Probabilistic Reasoning

Expectiminimax

Consider a game with two biased coins:

Coin A: 75% H, 25% T
Coin B: 40% H, 60% T

Players alternate flipping one of the coins. The maximizer is trying to get two different outcomes, and the minimizer is trying to get two of the same outcomes.

On the game tree, the heuristic function used is whether the outcomes of two coin flips are both the same or different.

Then, the heuristics can be propagated up the tree using the probabilities of each coin flip, since that describes the expected value of each node in the tree.

This is similar to minimax, but now it is expectiminimax because there is probability involved in each branch.

Markov Models

The Markov assumption in probability is that the current state depends on a finite number of previous states (such as just the previous state).

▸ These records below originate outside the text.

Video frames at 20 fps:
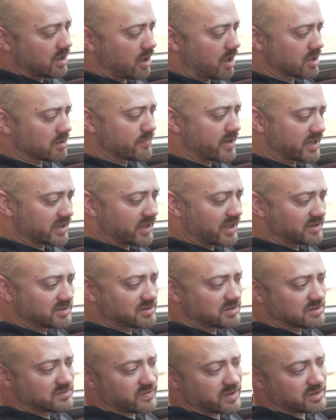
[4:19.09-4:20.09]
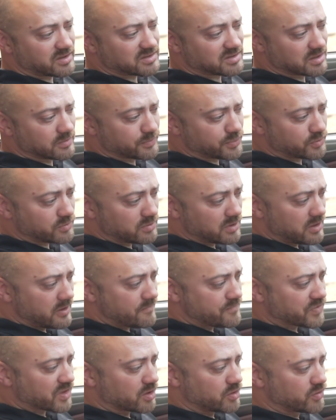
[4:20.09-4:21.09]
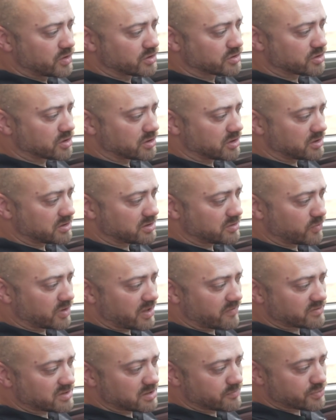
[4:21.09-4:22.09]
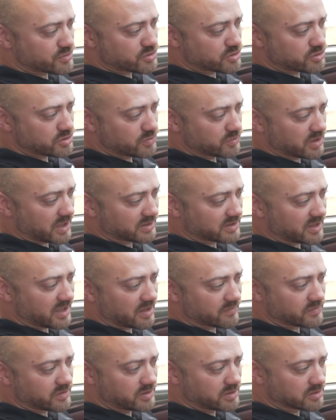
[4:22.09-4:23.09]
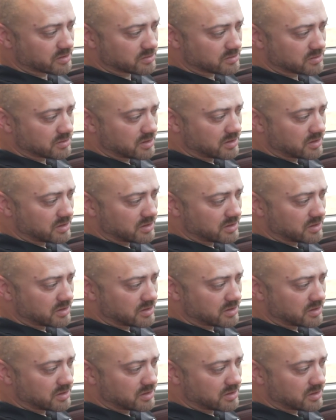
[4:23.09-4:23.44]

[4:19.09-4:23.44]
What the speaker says: Automatic AC is very simple. You can turn it to whatever temperature you would like to have here.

In a Markov model graph, each node represents a state and there are edges between all combinations of nodes (including self-edges), which represent the probability each origin node results in the destination node in the next step.

This can also be represented by an ${N\times N}$ transition matrix where ${N}$ is the number of states.

As the transition matrix is multiplied by itself, the early history does not matter.

Eventually, the matrix approaches a stationary distribution: ${\underset{N\rightarrow\infty}{\lim}P^N}$ . This turns out to be an eigenvector of the matrix.